Avoiding New Cold Wars
If it can teach us anything, it is as a cautionary tale of what not to do now. It is in no sense a model to be emulated.
Jordan Michael Smith reviews Hal Brands’ The Twilight Struggle:
Brands writes as if brutality at home and abroad was necessary to defeat the Soviet Union. But the U.S. could still have won the Cold War without treating the entire globe as a battleground. Melvyn Leffler, Fredrik Logevall, Odd Arne Westad, and other historians have made the case that the U.S. committed crimes that were both unwise and unnecessary. The U.S. always had more and wealthier allies than the Soviet Union did, a far stronger and more diverse economy, and a robust nuclear capability. “From the American point of view, containment had largely been achieved by 1949,” Logevall and his co-author, Campbell Craig, write in their 2009 book, America’s Cold War.

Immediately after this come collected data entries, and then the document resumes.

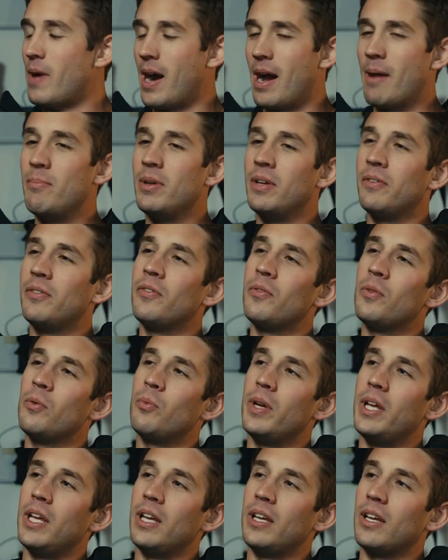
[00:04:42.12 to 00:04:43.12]
My beef of the
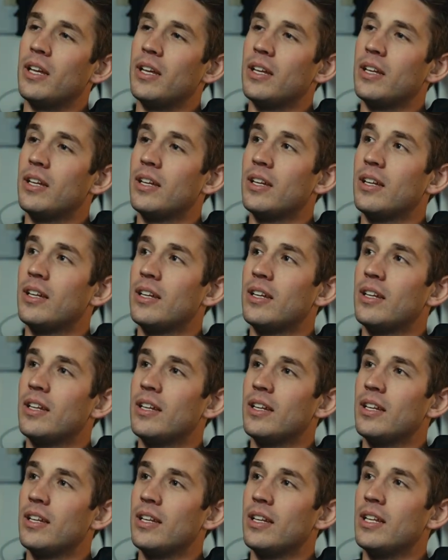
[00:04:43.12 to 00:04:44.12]
week
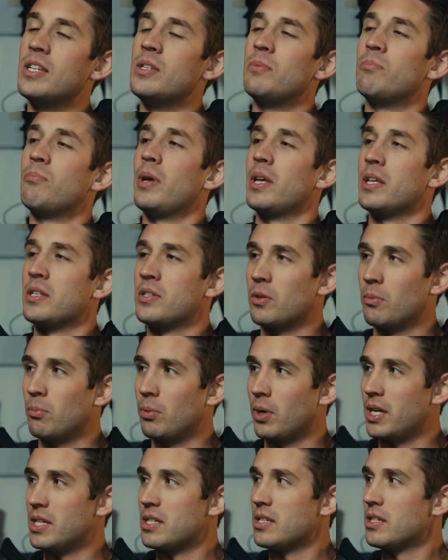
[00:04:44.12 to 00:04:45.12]
is pistol
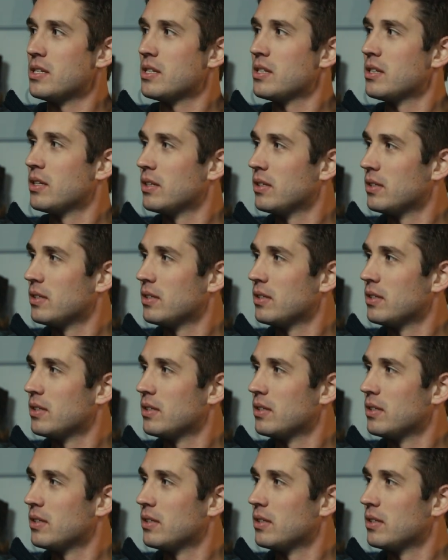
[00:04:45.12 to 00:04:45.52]
braces.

One of the recurring mistakes in U.S. policy during the Cold War was the exaggeration of the threat from communism, which in turn led to an overly militarized form of containment and a preoccupation with fighting battles in peripheral regions. Fantasies of falling dominoes became excuses for outrageous and indefensible policies that critics at the time recognized as having nothing to do with defending the United States or its allies. Right up until the end, hawkish anticommunists greatly overestimated the USSR’s strength, and virtually everyone in the West overestimated its longevity. The Cold War was a bloody, ugly period in our history and in the history of the world, and we should do everything we can to keep the world from falling back into another one. If it can teach us anything, it is as a cautionary tale of what not to do now. It is in no sense a model to be emulated.